Data section:
━━━━

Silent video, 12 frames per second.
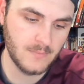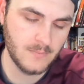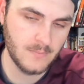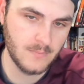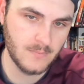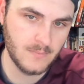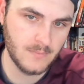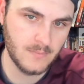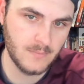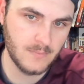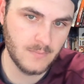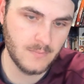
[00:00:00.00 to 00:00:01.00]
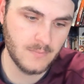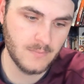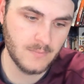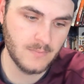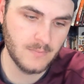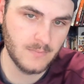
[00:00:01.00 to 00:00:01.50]

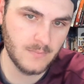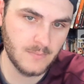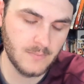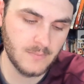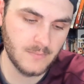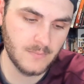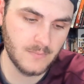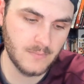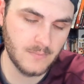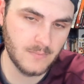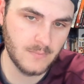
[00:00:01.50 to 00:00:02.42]
(not speaking)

━━━━

What the task asks:
Hand back all the entries exactly, leaving out the pictures.

Exercise response:
Silent video, 12 frames per second.
[00:00:00.00 to 00:00:01.00]
[00:00:01.00 to 00:00:01.50]

[00:00:01.50 to 00:00:02.42]
(not speaking)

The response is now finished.